Die in der GCCI-Studie angeführten Zweifel stehen in merkwürdigem Gegensatz zu den Ergebnissen einer Untersuchung, die das Weltwirtschaftsforum 2002 bei der renommierten Wirtschaftsprüfungsgesellschaft PriceWaterhouseCoopers in Auftrag gegeben hatte. Ihr zufolge gaben sich 79 Prozent von 992 befragten Vorstandschefs aus 43 Nationen davon überzeugt, dass es sich positiv auf den Profit auswirkt, wenn ein Unternehmen seiner gesellschaftlichen Verantwortung nachkommt. 71 Prozent zeigten sich sogar bereit, zu Lasten kurzfristiger Erfolge Nachhaltigkeitsprogramme zu installieren, um dadurch auf lange Sicht den Wert ihres Unternehmens zu erhöhen.

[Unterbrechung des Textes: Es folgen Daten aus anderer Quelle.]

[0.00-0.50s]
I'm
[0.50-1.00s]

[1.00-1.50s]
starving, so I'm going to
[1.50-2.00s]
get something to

Offenkundig werden aus dieser Einschätzung aber bislang nur zögernd Konsequenzen gezogen. Der Studie zufolge haben einige Unternehmen Mechanismen entwickelt, die es den Vorstandschefs nahe legen, etwaige Zweifel und Bedenken zu überwinden und ihren Worten auch Taten folgen zu lassen. Bei ihnen wirkt sich die Umsetzung der CSR nämlich unmittelbar auf das Gehalt der Verantwortlichen aus. Beispielsweise bei Statoil, dem norwegische Erdöl- und Erdgaskonzern. Das Unternehmen ging erst 2001 an die Börse und hat dann 2002 seinen ersten Nachhaltigkeitsbericht vorgelegt.

Wenn der Vorstandsvorsitzende Olav Fjell seinen Jahresbericht vorlegt, so muss er nachweisen, wie es in dem Unternehmen um den Umweltschutz, den Arbeitsschutz, die Gesundheit und die Zufriedenheit der Belegschaft bestellt ist. Nach diesen Ergebnissen bemisst sich zu einem wesentlichen Teil, was ihm an Jahresbonus gezahlt wird. So sieht es sein Vertrag vor.

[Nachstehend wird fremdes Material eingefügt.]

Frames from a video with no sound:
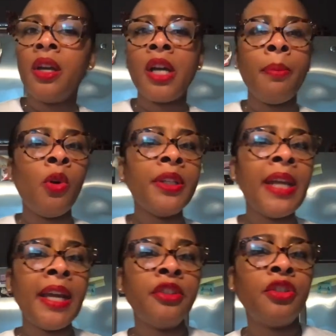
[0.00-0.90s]
Come on
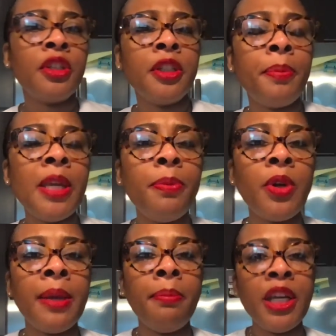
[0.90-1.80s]
down so that the people
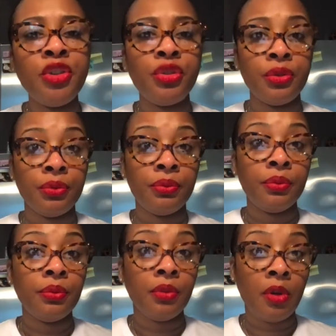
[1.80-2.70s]
can meet you,
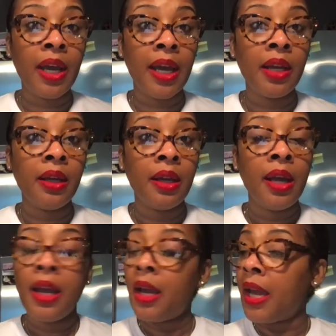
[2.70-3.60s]
okay?
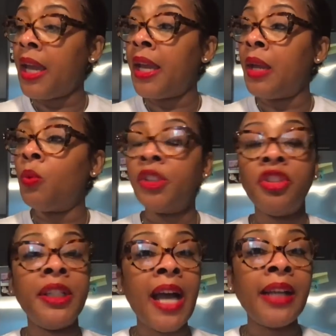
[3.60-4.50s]
And when
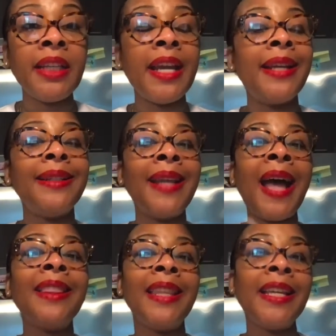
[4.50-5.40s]
she got there,
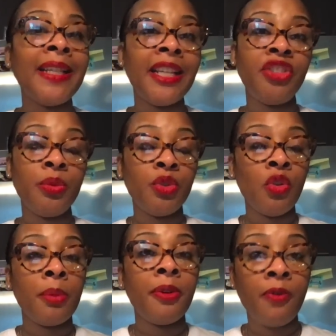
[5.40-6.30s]
not thinking that she was
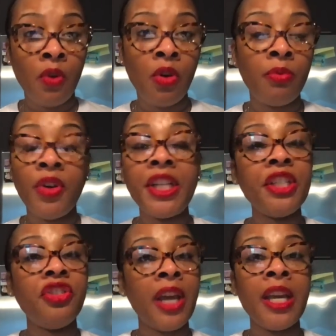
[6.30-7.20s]
going to perform,
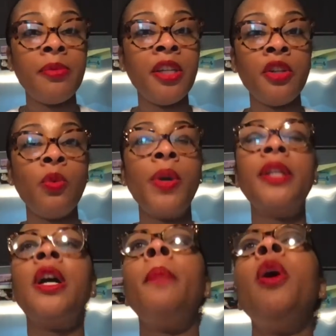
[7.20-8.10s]
Rickety James hit her
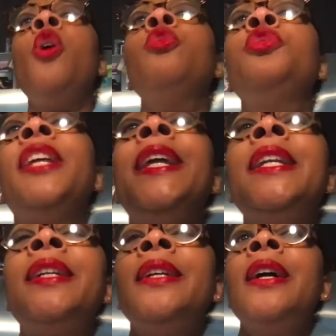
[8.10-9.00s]
with, come on,
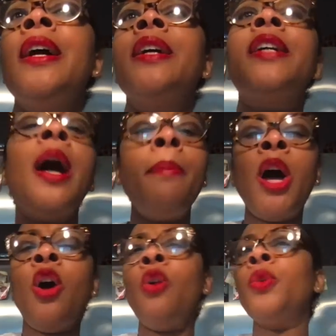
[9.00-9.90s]
Teena, come
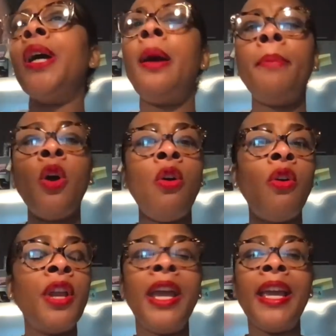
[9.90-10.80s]
on, come
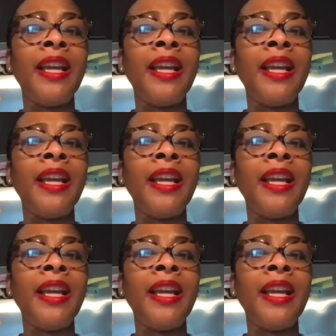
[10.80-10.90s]
on.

Bei vielen anderen Unternehmen haben Aktionärsinitiativen inzwischen ähnliche Regelungen beantragt, unter anderem bei Wal-Mart oder der Citigroup. Sollten diese Beispiele Schule machen, wird der nächsten Weltwirtschaftsgipfel vielleicht eine sehr viel positivere Bilanz ziehen können. JÜRGEN RÖTTGER

„Responding to the Leadership Challenge: Findings of a CEO Survey on Global Corporate Citizenship“. Der Bericht kann unter www.weforum.org kostenlos heruntergeladen werden.